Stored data
◇ ◇ ◇ ◇ ◇ ◇ ◇

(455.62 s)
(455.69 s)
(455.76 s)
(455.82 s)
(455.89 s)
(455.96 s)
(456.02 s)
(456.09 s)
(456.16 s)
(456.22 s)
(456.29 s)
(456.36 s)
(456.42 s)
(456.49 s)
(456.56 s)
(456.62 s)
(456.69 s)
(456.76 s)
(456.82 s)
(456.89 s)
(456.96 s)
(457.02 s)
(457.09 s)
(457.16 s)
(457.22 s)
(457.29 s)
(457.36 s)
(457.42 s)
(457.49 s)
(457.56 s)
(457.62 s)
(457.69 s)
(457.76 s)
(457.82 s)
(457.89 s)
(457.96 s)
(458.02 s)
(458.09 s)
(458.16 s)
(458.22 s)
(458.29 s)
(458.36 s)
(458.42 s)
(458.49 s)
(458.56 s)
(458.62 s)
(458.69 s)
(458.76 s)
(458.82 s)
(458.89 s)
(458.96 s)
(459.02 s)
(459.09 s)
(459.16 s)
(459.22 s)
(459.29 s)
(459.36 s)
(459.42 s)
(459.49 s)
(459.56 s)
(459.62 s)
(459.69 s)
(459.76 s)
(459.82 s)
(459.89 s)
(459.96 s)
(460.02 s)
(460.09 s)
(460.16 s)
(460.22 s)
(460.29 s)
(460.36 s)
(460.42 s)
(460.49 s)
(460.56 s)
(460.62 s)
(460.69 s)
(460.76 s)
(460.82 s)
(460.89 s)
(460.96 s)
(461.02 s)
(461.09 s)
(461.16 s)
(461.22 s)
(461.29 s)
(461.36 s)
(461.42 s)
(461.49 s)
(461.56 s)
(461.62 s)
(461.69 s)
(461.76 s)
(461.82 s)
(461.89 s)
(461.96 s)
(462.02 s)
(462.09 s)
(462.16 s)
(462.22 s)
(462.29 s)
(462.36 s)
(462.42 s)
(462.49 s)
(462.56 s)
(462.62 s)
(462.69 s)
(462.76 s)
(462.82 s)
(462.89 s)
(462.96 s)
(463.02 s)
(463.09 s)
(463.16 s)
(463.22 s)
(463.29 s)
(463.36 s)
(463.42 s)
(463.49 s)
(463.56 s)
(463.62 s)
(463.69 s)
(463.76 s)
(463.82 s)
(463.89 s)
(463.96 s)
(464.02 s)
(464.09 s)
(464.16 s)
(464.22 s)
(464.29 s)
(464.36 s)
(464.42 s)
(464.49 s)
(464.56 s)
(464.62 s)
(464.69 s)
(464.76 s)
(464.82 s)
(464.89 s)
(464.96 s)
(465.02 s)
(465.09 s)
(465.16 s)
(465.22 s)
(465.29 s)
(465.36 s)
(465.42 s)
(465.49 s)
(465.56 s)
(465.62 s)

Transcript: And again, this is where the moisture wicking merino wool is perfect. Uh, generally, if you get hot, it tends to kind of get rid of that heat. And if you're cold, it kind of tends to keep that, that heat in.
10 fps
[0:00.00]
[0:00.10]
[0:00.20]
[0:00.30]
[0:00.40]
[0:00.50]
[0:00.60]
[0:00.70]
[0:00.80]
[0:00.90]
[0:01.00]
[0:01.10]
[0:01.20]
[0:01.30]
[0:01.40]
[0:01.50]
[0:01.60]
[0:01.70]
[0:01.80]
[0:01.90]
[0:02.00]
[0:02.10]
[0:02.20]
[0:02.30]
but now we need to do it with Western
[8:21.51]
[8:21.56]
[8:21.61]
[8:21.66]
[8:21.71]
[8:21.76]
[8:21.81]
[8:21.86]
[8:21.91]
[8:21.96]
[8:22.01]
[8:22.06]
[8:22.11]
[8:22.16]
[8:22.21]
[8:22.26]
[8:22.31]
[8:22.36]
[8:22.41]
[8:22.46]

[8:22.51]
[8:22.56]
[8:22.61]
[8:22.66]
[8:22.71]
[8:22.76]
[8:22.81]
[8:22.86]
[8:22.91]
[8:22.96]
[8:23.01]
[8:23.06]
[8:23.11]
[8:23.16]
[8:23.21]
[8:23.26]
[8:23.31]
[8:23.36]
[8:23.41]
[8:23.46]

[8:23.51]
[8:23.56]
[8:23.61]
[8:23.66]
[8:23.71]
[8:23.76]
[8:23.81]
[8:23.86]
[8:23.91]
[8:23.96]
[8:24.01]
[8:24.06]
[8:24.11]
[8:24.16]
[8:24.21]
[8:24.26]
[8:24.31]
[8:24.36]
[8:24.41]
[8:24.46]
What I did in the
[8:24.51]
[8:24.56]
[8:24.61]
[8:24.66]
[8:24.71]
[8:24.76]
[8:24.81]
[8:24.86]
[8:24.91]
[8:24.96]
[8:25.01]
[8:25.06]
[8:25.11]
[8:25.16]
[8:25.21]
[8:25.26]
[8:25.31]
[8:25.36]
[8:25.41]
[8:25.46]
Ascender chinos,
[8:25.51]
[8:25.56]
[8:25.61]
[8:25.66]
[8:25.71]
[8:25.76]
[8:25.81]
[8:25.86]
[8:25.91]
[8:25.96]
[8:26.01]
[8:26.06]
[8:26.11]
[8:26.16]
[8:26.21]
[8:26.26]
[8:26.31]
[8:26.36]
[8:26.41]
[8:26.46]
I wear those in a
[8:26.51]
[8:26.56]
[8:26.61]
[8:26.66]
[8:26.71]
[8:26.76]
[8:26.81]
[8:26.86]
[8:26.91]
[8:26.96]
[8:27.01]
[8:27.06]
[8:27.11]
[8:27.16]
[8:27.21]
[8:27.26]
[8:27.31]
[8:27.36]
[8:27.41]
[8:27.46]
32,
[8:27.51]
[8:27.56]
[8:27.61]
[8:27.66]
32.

◇ ◇ ◇ ◇ ◇ ◇ ◇

» Work task: All of the entries should be repeated word for word.

» Answer box:
(455.62 s)
(455.69 s)
(455.76 s)
(455.82 s)
(455.89 s)
(455.96 s)
(456.02 s)
(456.09 s)
(456.16 s)
(456.22 s)
(456.29 s)
(456.36 s)
(456.42 s)
(456.49 s)
(456.56 s)
(456.62 s)
(456.69 s)
(456.76 s)
(456.82 s)
(456.89 s)
(456.96 s)
(457.02 s)
(457.09 s)
(457.16 s)
(457.22 s)
(457.29 s)
(457.36 s)
(457.42 s)
(457.49 s)
(457.56 s)
(457.62 s)
(457.69 s)
(457.76 s)
(457.82 s)
(457.89 s)
(457.96 s)
(458.02 s)
(458.09 s)
(458.16 s)
(458.22 s)
(458.29 s)
(458.36 s)
(458.42 s)
(458.49 s)
(458.56 s)
(458.62 s)
(458.69 s)
(458.76 s)
(458.82 s)
(458.89 s)
(458.96 s)
(459.02 s)
(459.09 s)
(459.16 s)
(459.22 s)
(459.29 s)
(459.36 s)
(459.42 s)
(459.49 s)
(459.56 s)
(459.62 s)
(459.69 s)
(459.76 s)
(459.82 s)
(459.89 s)
(459.96 s)
(460.02 s)
(460.09 s)
(460.16 s)
(460.22 s)
(460.29 s)
(460.36 s)
(460.42 s)
(460.49 s)
(460.56 s)
(460.62 s)
(460.69 s)
(460.76 s)
(460.82 s)
(460.89 s)
(460.96 s)
(461.02 s)
(461.09 s)
(461.16 s)
(461.22 s)
(461.29 s)
(461.36 s)
(461.42 s)
(461.49 s)
(461.56 s)
(461.62 s)
(461.69 s)
(461.76 s)
(461.82 s)
(461.89 s)
(461.96 s)
(462.02 s)
(462.09 s)
(462.16 s)
(462.22 s)
(462.29 s)
(462.36 s)
(462.42 s)
(462.49 s)
(462.56 s)
(462.62 s)
(462.69 s)
(462.76 s)
(462.82 s)
(462.89 s)
(462.96 s)
(463.02 s)
(463.09 s)
(463.16 s)
(463.22 s)
(463.29 s)
(463.36 s)
(463.42 s)
(463.49 s)
(463.56 s)
(463.62 s)
(463.69 s)
(463.76 s)
(463.82 s)
(463.89 s)
(463.96 s)
(464.02 s)
(464.09 s)
(464.16 s)
(464.22 s)
(464.29 s)
(464.36 s)
(464.42 s)
(464.49 s)
(464.56 s)
(464.62 s)
(464.69 s)
(464.76 s)
(464.82 s)
(464.89 s)
(464.96 s)
(465.02 s)
(465.09 s)
(465.16 s)
(465.22 s)
(465.29 s)
(465.36 s)
(465.42 s)
(465.49 s)
(465.56 s)
(465.62 s)

Transcript: And again, this is where the moisture wicking merino wool is perfect. Uh, generally, if you get hot, it tends to kind of get rid of that heat. And if you're cold, it kind of tends to keep that, that heat in.
10 fps
[0:00.00]
[0:00.10]
[0:00.20]
[0:00.30]
[0:00.40]
[0:00.50]
[0:00.60]
[0:00.70]
[0:00.80]
[0:00.90]
[0:01.00]
[0:01.10]
[0:01.20]
[0:01.30]
[0:01.40]
[0:01.50]
[0:01.60]
[0:01.70]
[0:01.80]
[0:01.90]
[0:02.00]
[0:02.10]
[0:02.20]
[0:02.30]
but now we need to do it with Western
[8:21.51]
[8:21.56]
[8:21.61]
[8:21.66]
[8:21.71]
[8:21.76]
[8:21.81]
[8:21.86]
[8:21.91]
[8:21.96]
[8:22.01]
[8:22.06]
[8:22.11]
[8:22.16]
[8:22.21]
[8:22.26]
[8:22.31]
[8:22.36]
[8:22.41]
[8:22.46]

[8:22.51]
[8:22.56]
[8:22.61]
[8:22.66]
[8:22.71]
[8:22.76]
[8:22.81]
[8:22.86]
[8:22.91]
[8:22.96]
[8:23.01]
[8:23.06]
[8:23.11]
[8:23.16]
[8:23.21]
[8:23.26]
[8:23.31]
[8:23.36]
[8:23.41]
[8:23.46]

[8:23.51]
[8:23.56]
[8:23.61]
[8:23.66]
[8:23.71]
[8:23.76]
[8:23.81]
[8:23.86]
[8:23.91]
[8:23.96]
[8:24.01]
[8:24.06]
[8:24.11]
[8:24.16]
[8:24.21]
[8:24.26]
[8:24.31]
[8:24.36]
[8:24.41]
[8:24.46]
What I did in the
[8:24.51]
[8:24.56]
[8:24.61]
[8:24.66]
[8:24.71]
[8:24.76]
[8:24.81]
[8:24.86]
[8:24.91]
[8:24.96]
[8:25.01]
[8:25.06]
[8:25.11]
[8:25.16]
[8:25.21]
[8:25.26]
[8:25.31]
[8:25.36]
[8:25.41]
[8:25.46]
Ascender chinos,
[8:25.51]
[8:25.56]
[8:25.61]
[8:25.66]
[8:25.71]
[8:25.76]
[8:25.81]
[8:25.86]
[8:25.91]
[8:25.96]
[8:26.01]
[8:26.06]
[8:26.11]
[8:26.16]
[8:26.21]
[8:26.26]
[8:26.31]
[8:26.36]
[8:26.41]
[8:26.46]
I wear those in a
[8:26.51]
[8:26.56]
[8:26.61]
[8:26.66]
[8:26.71]
[8:26.76]
[8:26.81]
[8:26.86]
[8:26.91]
[8:26.96]
[8:27.01]
[8:27.06]
[8:27.11]
[8:27.16]
[8:27.21]
[8:27.26]
[8:27.31]
[8:27.36]
[8:27.41]
[8:27.46]
32,
[8:27.51]
[8:27.56]
[8:27.61]
[8:27.66]
32.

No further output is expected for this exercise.